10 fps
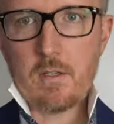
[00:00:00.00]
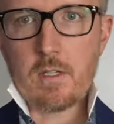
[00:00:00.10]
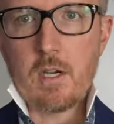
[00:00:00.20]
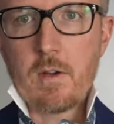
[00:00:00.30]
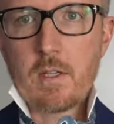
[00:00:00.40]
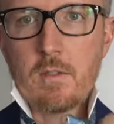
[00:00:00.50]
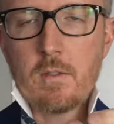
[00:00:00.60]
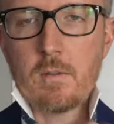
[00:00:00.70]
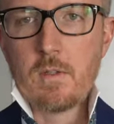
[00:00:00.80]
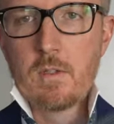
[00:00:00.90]
you're going
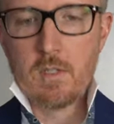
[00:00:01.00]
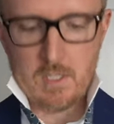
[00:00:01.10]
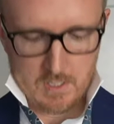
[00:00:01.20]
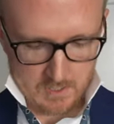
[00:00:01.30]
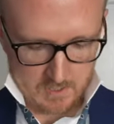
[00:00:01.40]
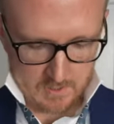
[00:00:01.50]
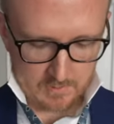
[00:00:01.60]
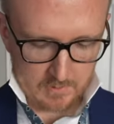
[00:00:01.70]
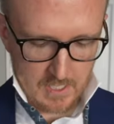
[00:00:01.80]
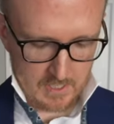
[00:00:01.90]
to
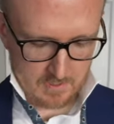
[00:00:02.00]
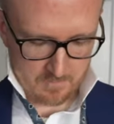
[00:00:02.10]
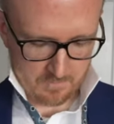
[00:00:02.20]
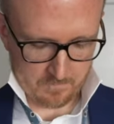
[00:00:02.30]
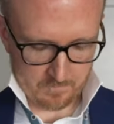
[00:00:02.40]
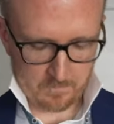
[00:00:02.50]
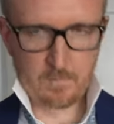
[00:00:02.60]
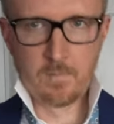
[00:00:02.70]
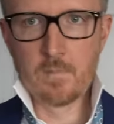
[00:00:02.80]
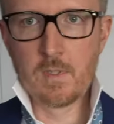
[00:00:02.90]
just take it,
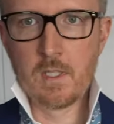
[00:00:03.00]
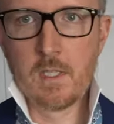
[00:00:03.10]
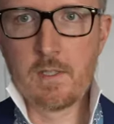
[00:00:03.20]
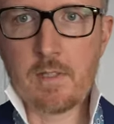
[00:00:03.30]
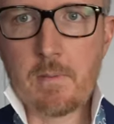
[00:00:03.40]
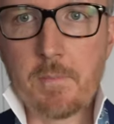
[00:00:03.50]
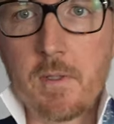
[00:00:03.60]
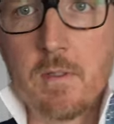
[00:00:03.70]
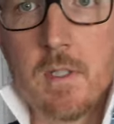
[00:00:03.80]
simple.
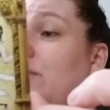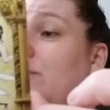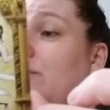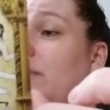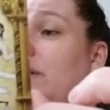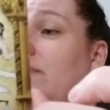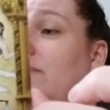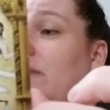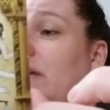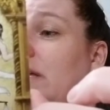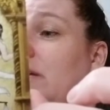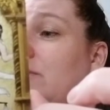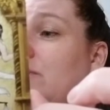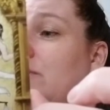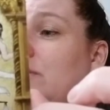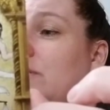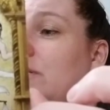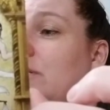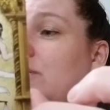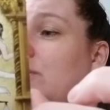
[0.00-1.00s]
three
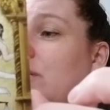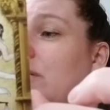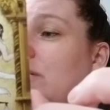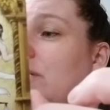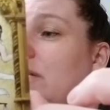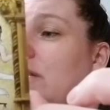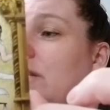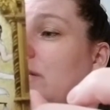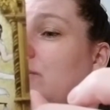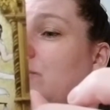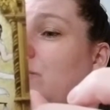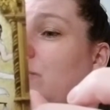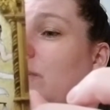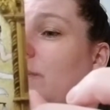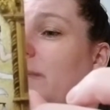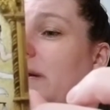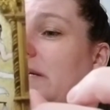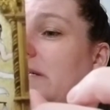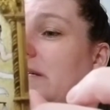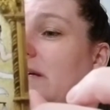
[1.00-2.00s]
figures, suggesting the
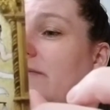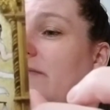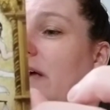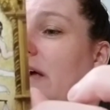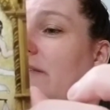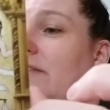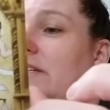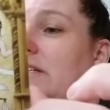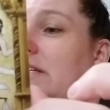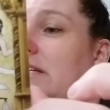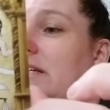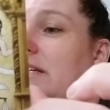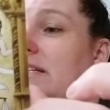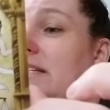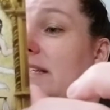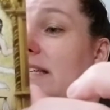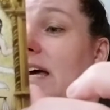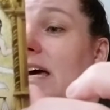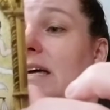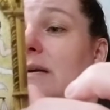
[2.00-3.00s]
torment of having to
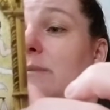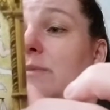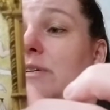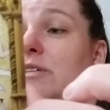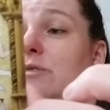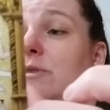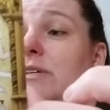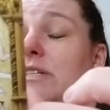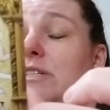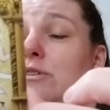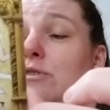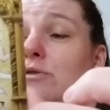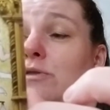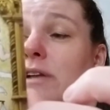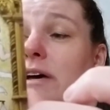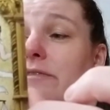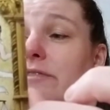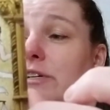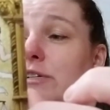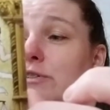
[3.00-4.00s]
decide between two
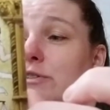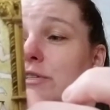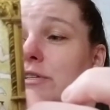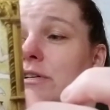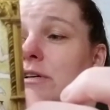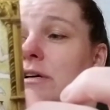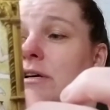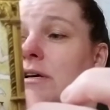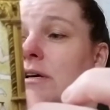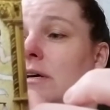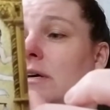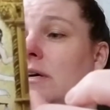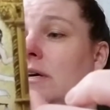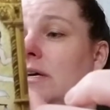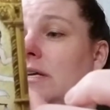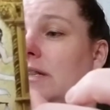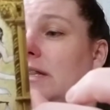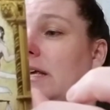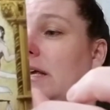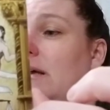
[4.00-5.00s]
lovers.
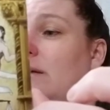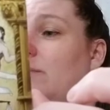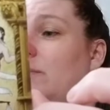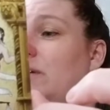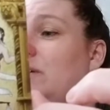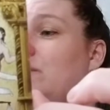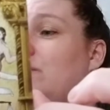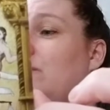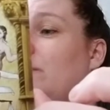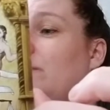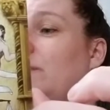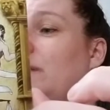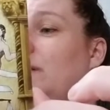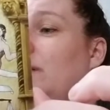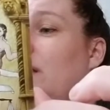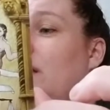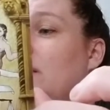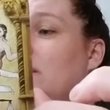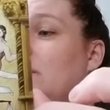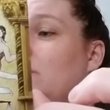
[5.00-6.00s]
The image from the
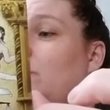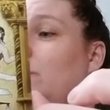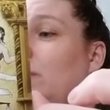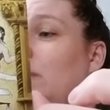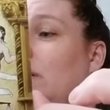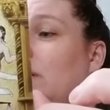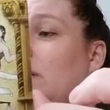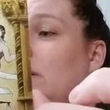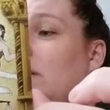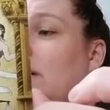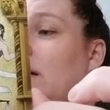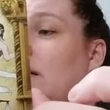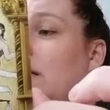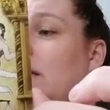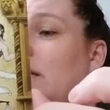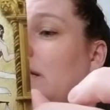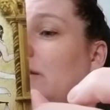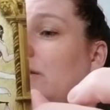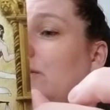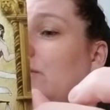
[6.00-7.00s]
Lost Book
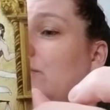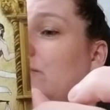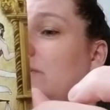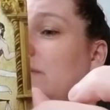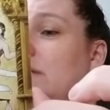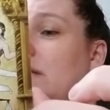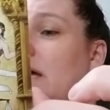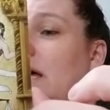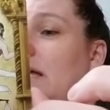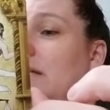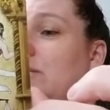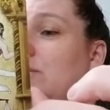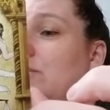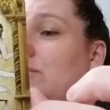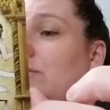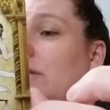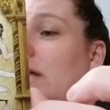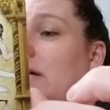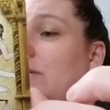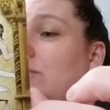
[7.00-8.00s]
includes
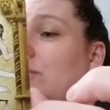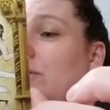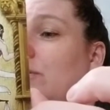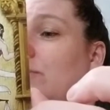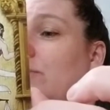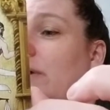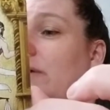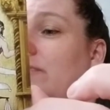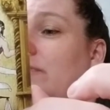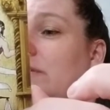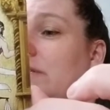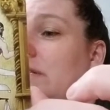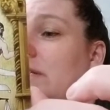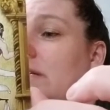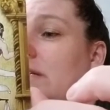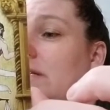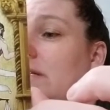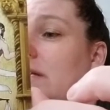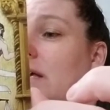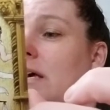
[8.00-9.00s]
astrological
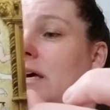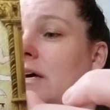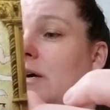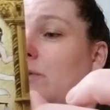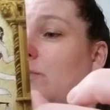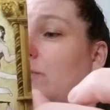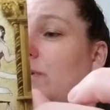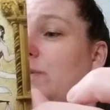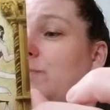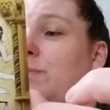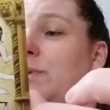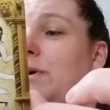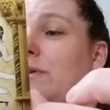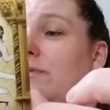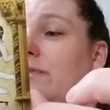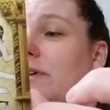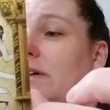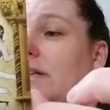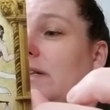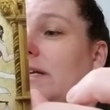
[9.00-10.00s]
references, which
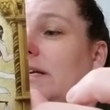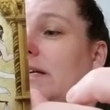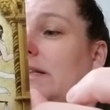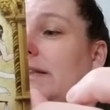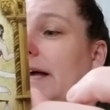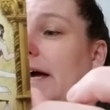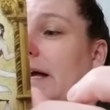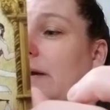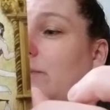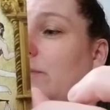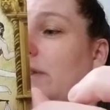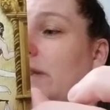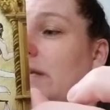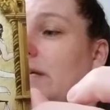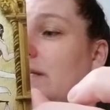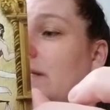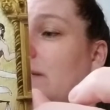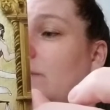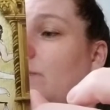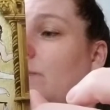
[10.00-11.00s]
perfectly align with
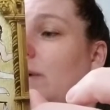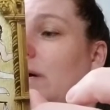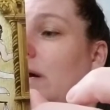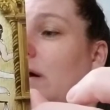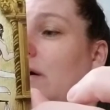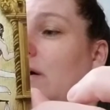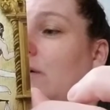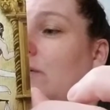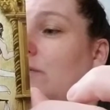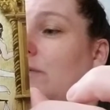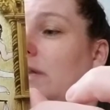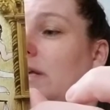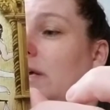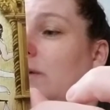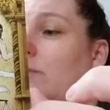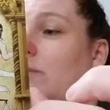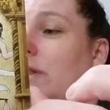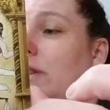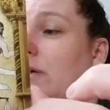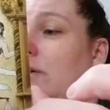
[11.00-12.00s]
this, but
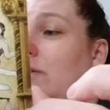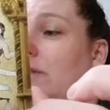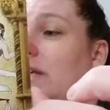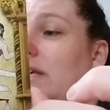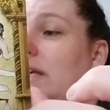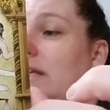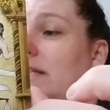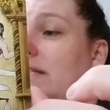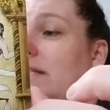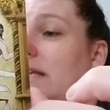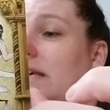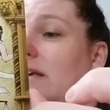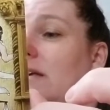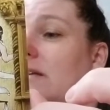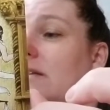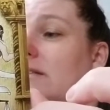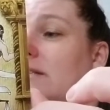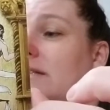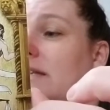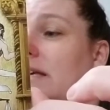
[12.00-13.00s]
only a
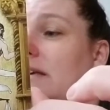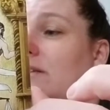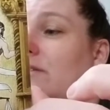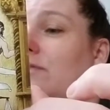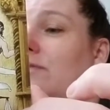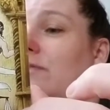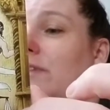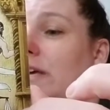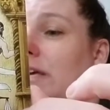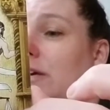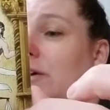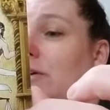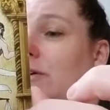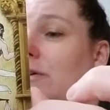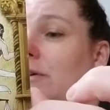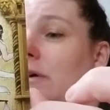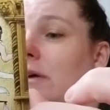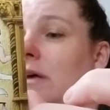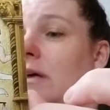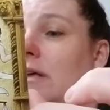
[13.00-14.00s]
single
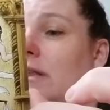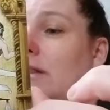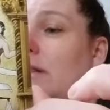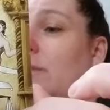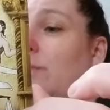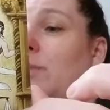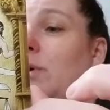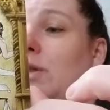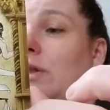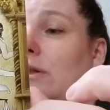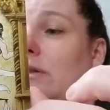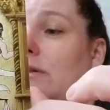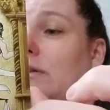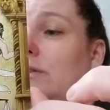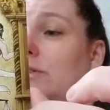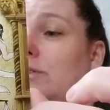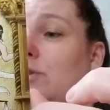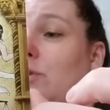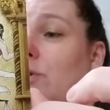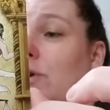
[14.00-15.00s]
figure. The
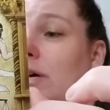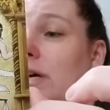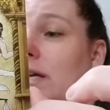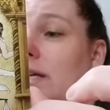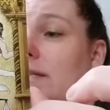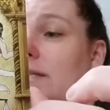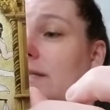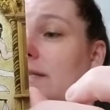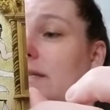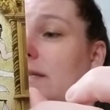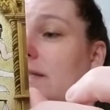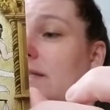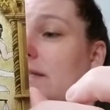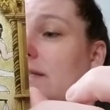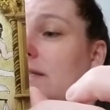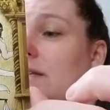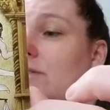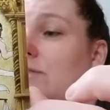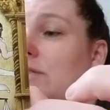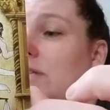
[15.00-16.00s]
bull, Taurus, is
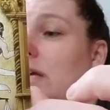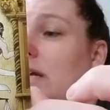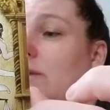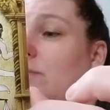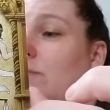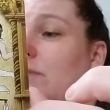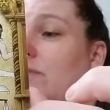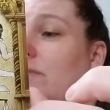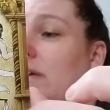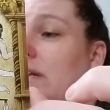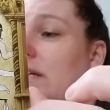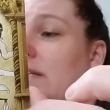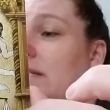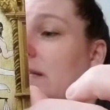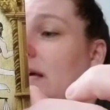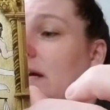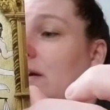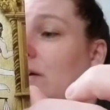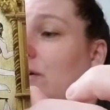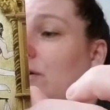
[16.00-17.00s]
associated with
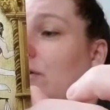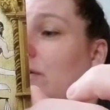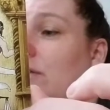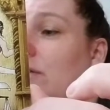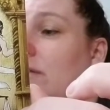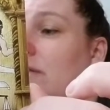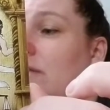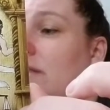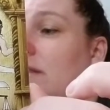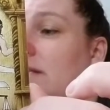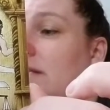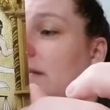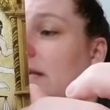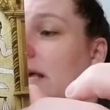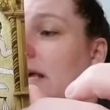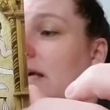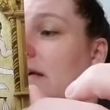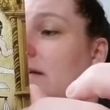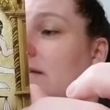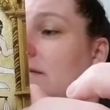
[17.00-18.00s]
Venus on Earth, the
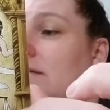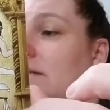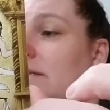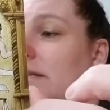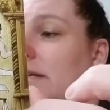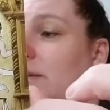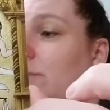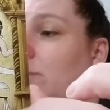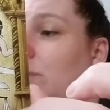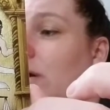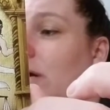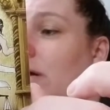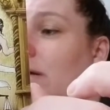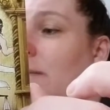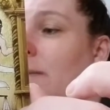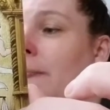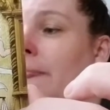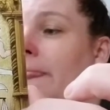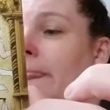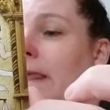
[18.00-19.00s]
scales, Libra,
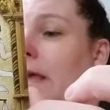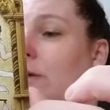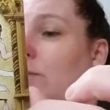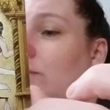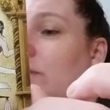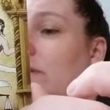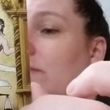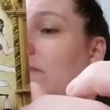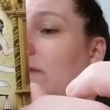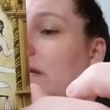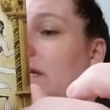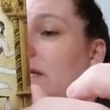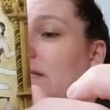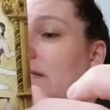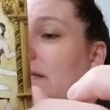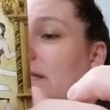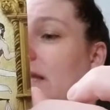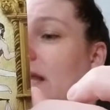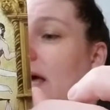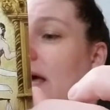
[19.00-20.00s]
with
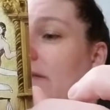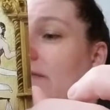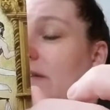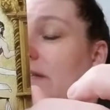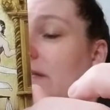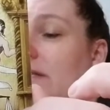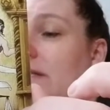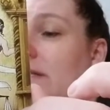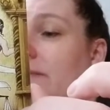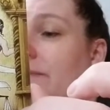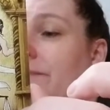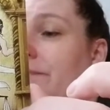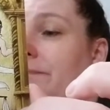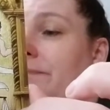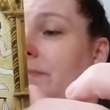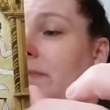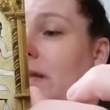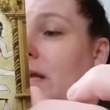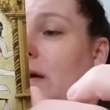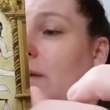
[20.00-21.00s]
Venus in the heavens.
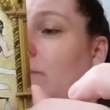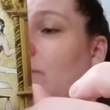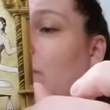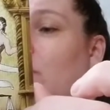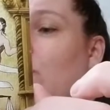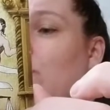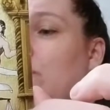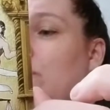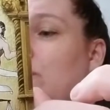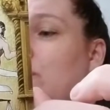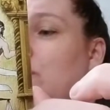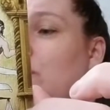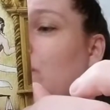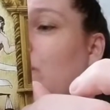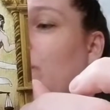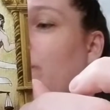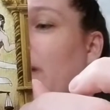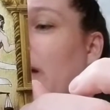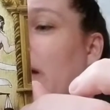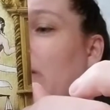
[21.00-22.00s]
Both show
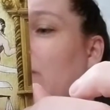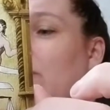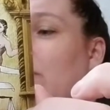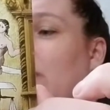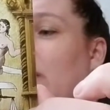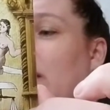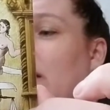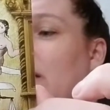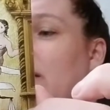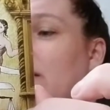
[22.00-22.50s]
the power and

================================

Your output is the lines from the top of the entries through the line containing "[00:00:03.40]", exactly as they stand. No pictures belong in it.

* [ANSWER TO THIS EXERCISE]
10 fps
[00:00:00.00]
[00:00:00.10]
[00:00:00.20]
[00:00:00.30]
[00:00:00.40]
[00:00:00.50]
[00:00:00.60]
[00:00:00.70]
[00:00:00.80]
[00:00:00.90]
you're going
[00:00:01.00]
[00:00:01.10]
[00:00:01.20]
[00:00:01.30]
[00:00:01.40]
[00:00:01.50]
[00:00:01.60]
[00:00:01.70]
[00:00:01.80]
[00:00:01.90]
to
[00:00:02.00]
[00:00:02.10]
[00:00:02.20]
[00:00:02.30]
[00:00:02.40]
[00:00:02.50]
[00:00:02.60]
[00:00:02.70]
[00:00:02.80]
[00:00:02.90]
just take it,
[00:00:03.00]
[00:00:03.10]
[00:00:03.20]
[00:00:03.30]
[00:00:03.40]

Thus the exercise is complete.